3.7 Calling functions explicitly with ::

Sometimes you need to specify the package and function name this way, for instance if more than one package has a function of the same name. You can also use this method to call a function without having loaded its library. Due to multiple packages having certain common names (like “select”), it’s common to use this syntax, and you’ll find that we’ll use dplyr::select(...) throughout this book.

Exercises

Exercise 3.1 Create a tibble with 20 rows of two variables norm and unif with norm created with rnorm() and unif created with runif().

Exercise 3.2 Read in “TRI/TRI_2017_CA.csv” in two ways, as a normal data frame assigned to df and as a tibble assigned to tbl. What field names result for what’s listed in the CSV as 5.1_FUGITIVE_AIR?

Exercise 3.3 Use the summary function to investigate the variables in either the data.frame or tibble you just created. What type of field and what values are assigned to BIA_CODE?

Exercise 3.4 Create a boxplot of body_mass_g by species from the penguins data frame in the palmerpenguins package (Horst, Hill, and Gorman 2020). Access the data with data(package = ‘palmerpenguins’), and also remember library(ggplot2) or library(tidyverse).

Exercise 3.5 Use select, mutate, and the pipe to create a penguinMass tibble where the only original variable retained is species, but with body_mass_kg created as \(\frac{1}{1000}\) the body_mass_g.
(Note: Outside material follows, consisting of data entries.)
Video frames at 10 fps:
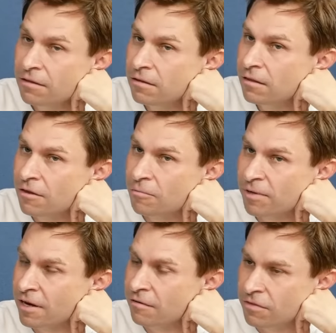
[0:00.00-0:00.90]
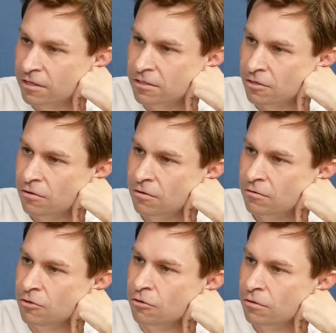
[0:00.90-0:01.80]
there are plenty of things that
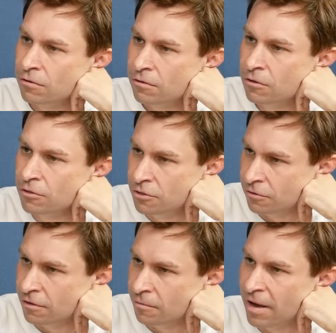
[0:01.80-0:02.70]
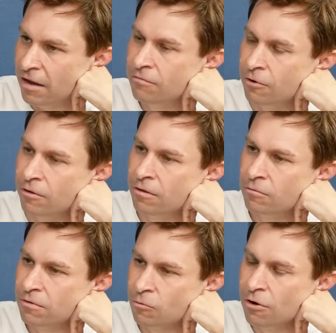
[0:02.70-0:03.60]
you could do that are bad for you.
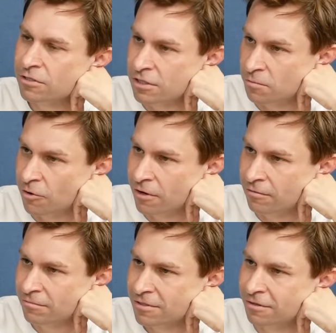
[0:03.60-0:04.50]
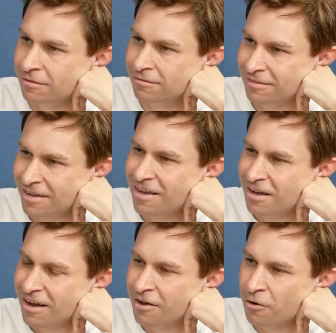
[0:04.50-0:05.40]
The worst is smoking. So yeah.
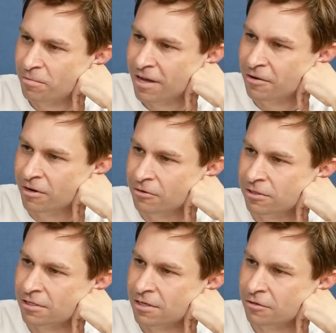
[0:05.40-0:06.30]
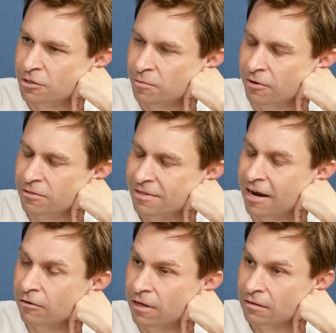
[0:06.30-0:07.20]
I hope anyone who's listening who smokes,
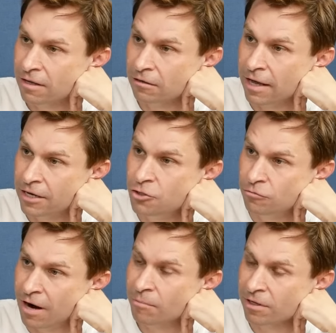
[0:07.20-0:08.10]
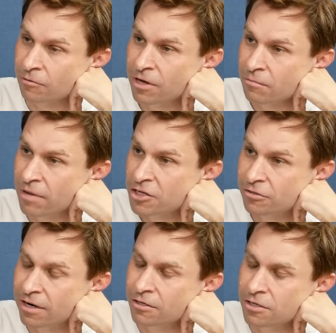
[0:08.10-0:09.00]
that'll age you rapidly. We can measure
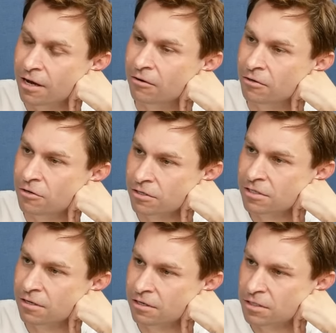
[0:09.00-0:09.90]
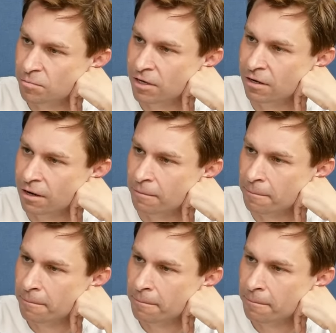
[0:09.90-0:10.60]
age now and you can see it speeding up.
The statement should start with penguinMass <- penguins and use a pipe plus the other functions after that.

Exercise 3.6 Now, also with penguins, create FemaleChinstaps to include only the female Chinstrap penguins. Start with FemaleChinstraps <- penguins %>%

Exercise 3.7 Now, summarize by species groups to create mean and standard deviation variables from bill_length_mm, bill_depth_mm, flipper_length_mm, and body_mass_g. Preface the variable names with either avg. or sd. Include na.rm=T with all statistics function calls.

Exercise 3.8 Sort the penguins by body_mass_g.

Exercise 3.9 Using stringr methods, detect and print out a vector of sites in the ConcentrationReport that are parks (include the substring "Park" in the variable Shoreline Name), then detect and print out the longest shoreline name.

Exercise 3.10 The sierraStations data frame has weather stations only in California, but includes “CA US” at the end of the name. Use dplyr and stringr methods to create a new STATION_NAME that truncates the name, removing that part at the end.

Exercise 3.11 Use dplyr and lubridate methods to create a new date-type variable sampleDate from the existing DATE character variable in soilCO2_97, then use this to plot a graph of soil CO2 over time, with sampleDate as x, and CO2pct as y. Then use code to answer the question: What’s the length of time (time difference) from beginning to end for this data set?

References

Horst, Allison Marie, Alison Presmanes Hill, and Kristen B Gorman. 2020. Palmerpenguins: Palmer Archipelago (Antarctica) Penguin Data. https://allisonhorst.github.io/palmerpenguins/.
Marine Debris Program. n.d. NOAA Office of Response; Restoration. https://marinedebris.noaa.gov/.
Thompson, A., J. D. Davis, and A. J. Oliphant. 2016. “Surface Runoff and Soil Erosion Under Eucalyptus and Oak Canopy.” Earth Surface Processes and Landforms. https://doi.org/10.1002/esp.3881.
Wickham, Hadley. 2017. “The Tidyverse.” R Package Ver 1 (1): 1.